YOUR INSTRUCTIONS: Restate the listing below word for word, and leave its pictures behind.

• • • • • • •

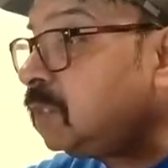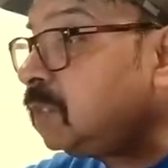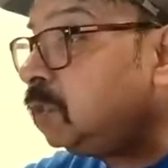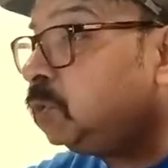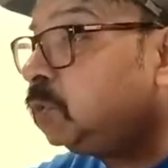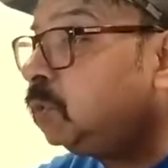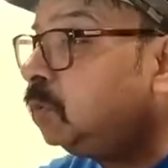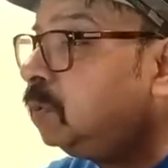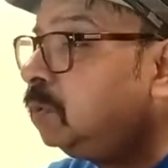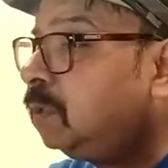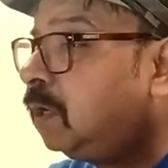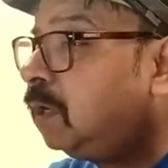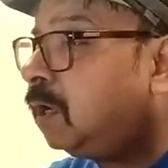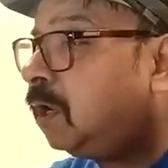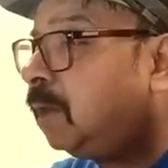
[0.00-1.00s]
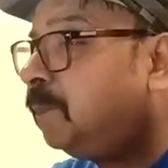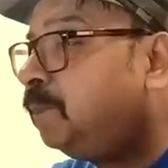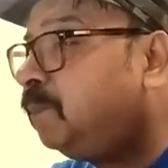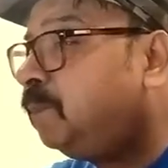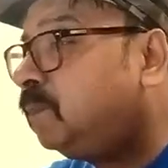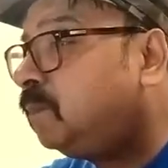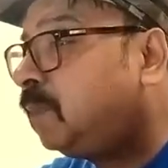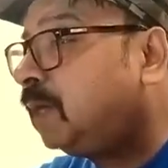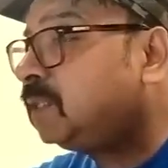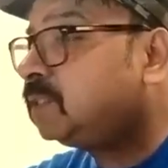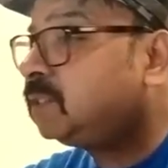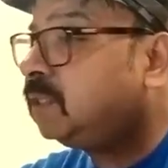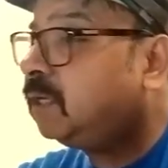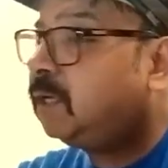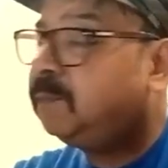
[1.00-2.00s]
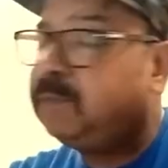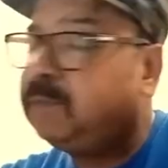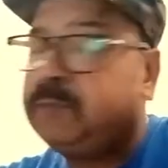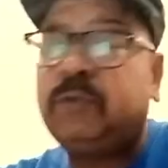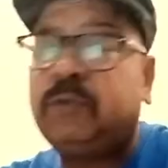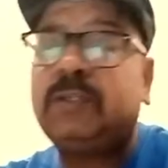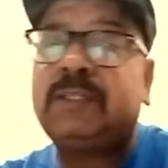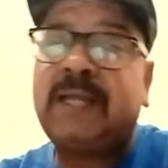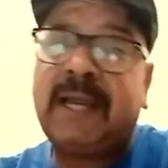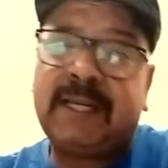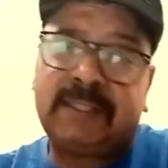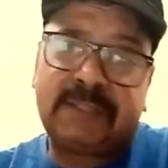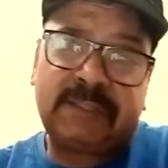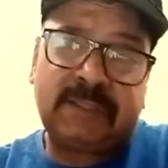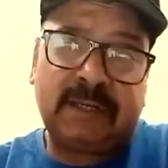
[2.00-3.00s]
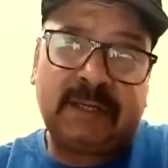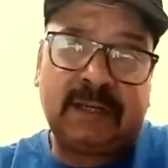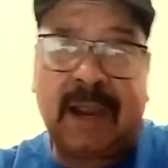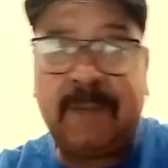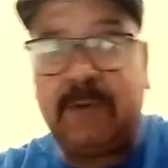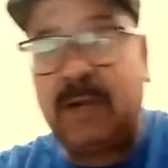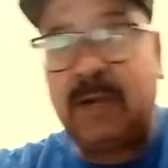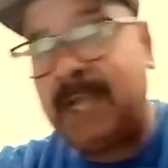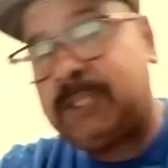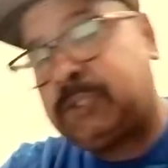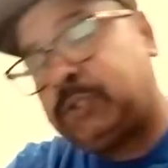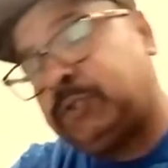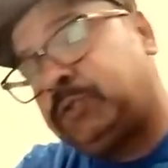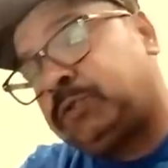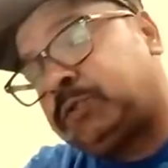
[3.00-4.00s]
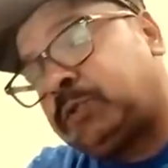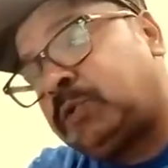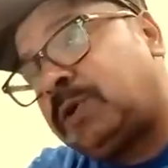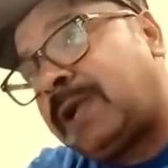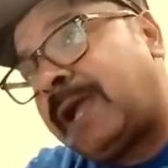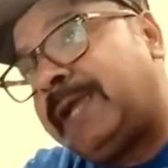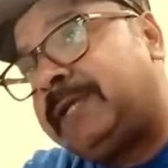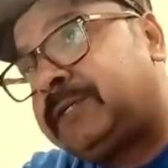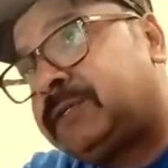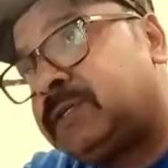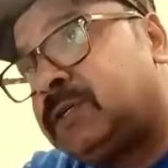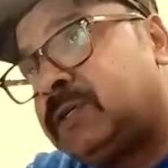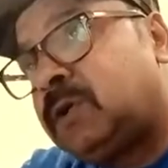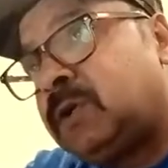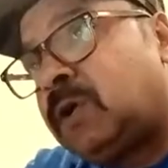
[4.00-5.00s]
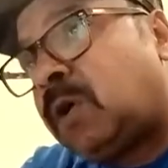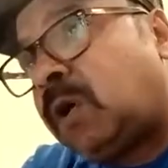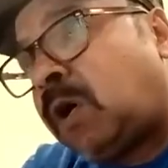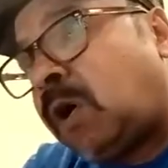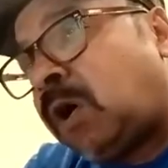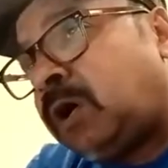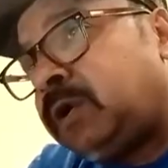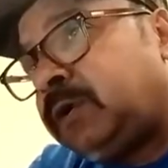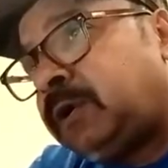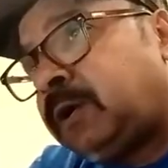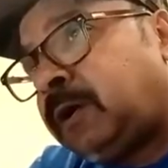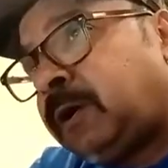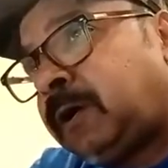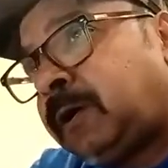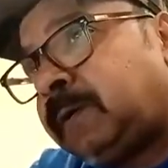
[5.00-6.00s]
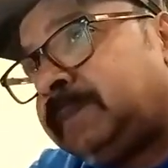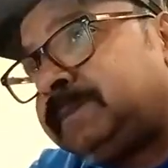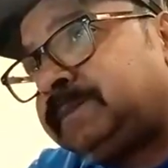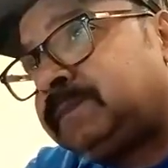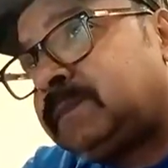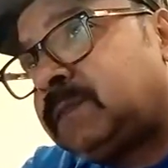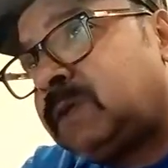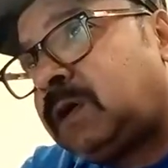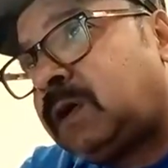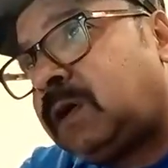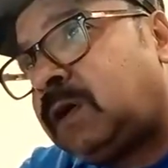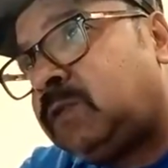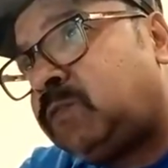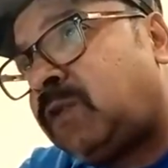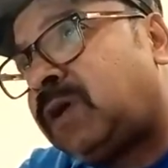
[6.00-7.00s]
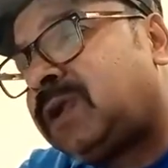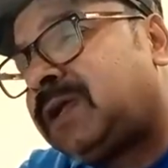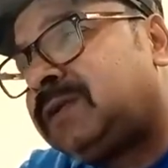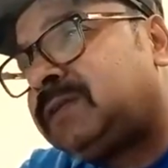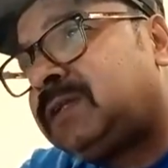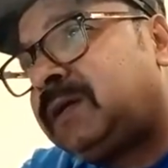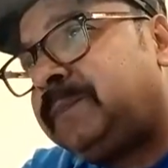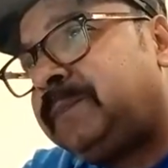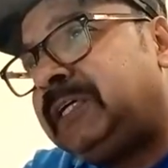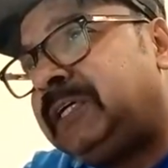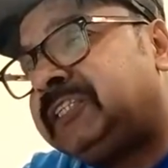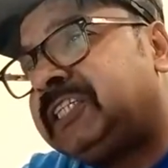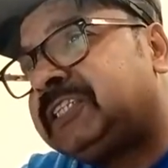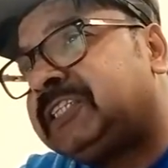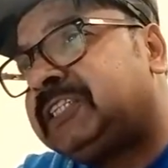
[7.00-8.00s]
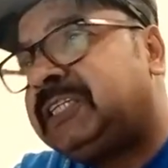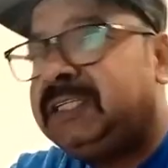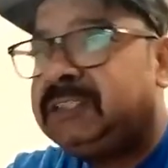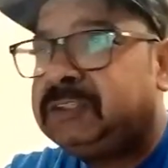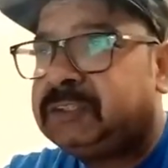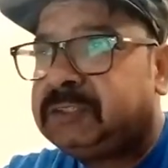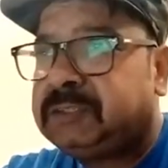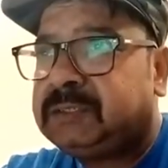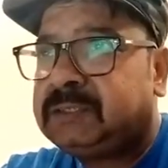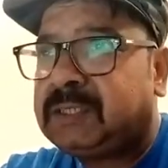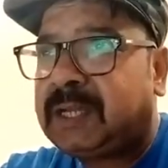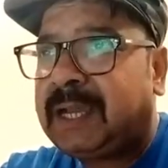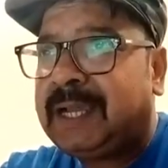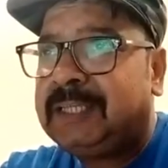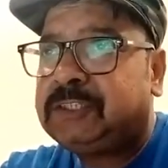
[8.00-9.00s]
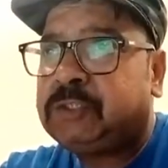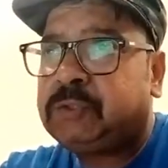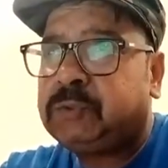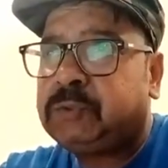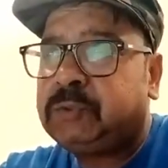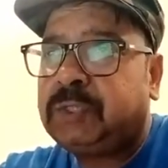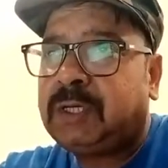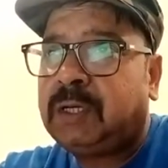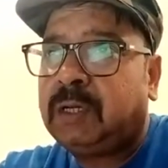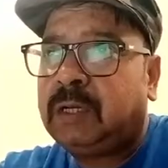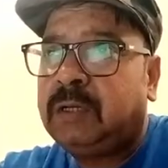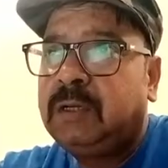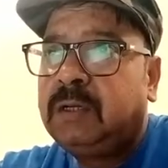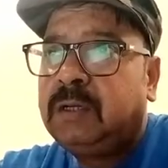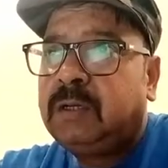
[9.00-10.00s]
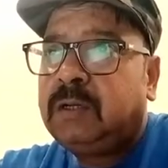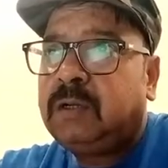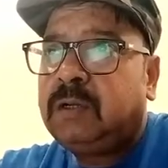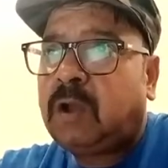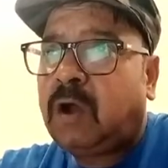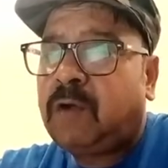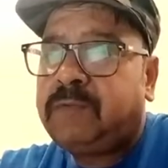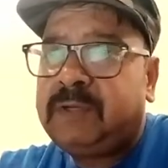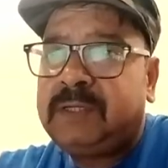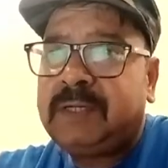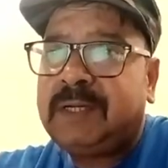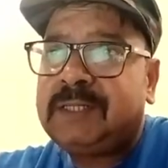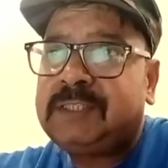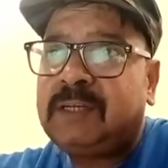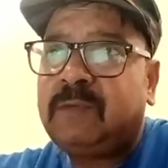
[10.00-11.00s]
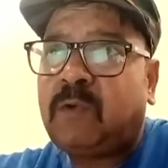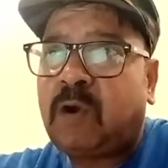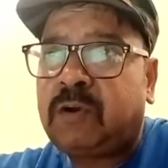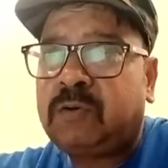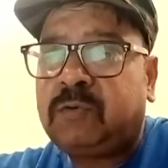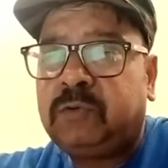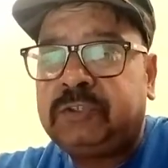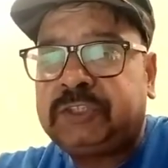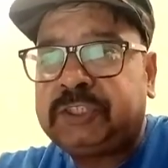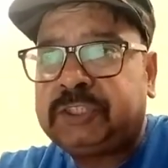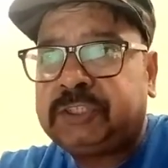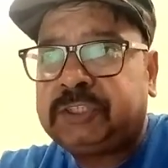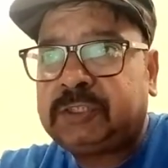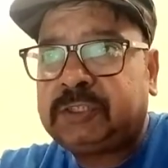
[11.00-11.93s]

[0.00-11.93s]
So, but before that, I would like to throw light on what are the basic things as to the law of international water courses.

• • • • • • •

SOLUTION FOR THIS EXERCISE:
[0.00-1.00s]
[1.00-2.00s]
[2.00-3.00s]
[3.00-4.00s]
[4.00-5.00s]
[5.00-6.00s]
[6.00-7.00s]
[7.00-8.00s]
[8.00-9.00s]
[9.00-10.00s]
[10.00-11.00s]
[11.00-11.93s]

[0.00-11.93s]
So, but before that, I would like to throw light on what are the basic things as to the law of international water courses.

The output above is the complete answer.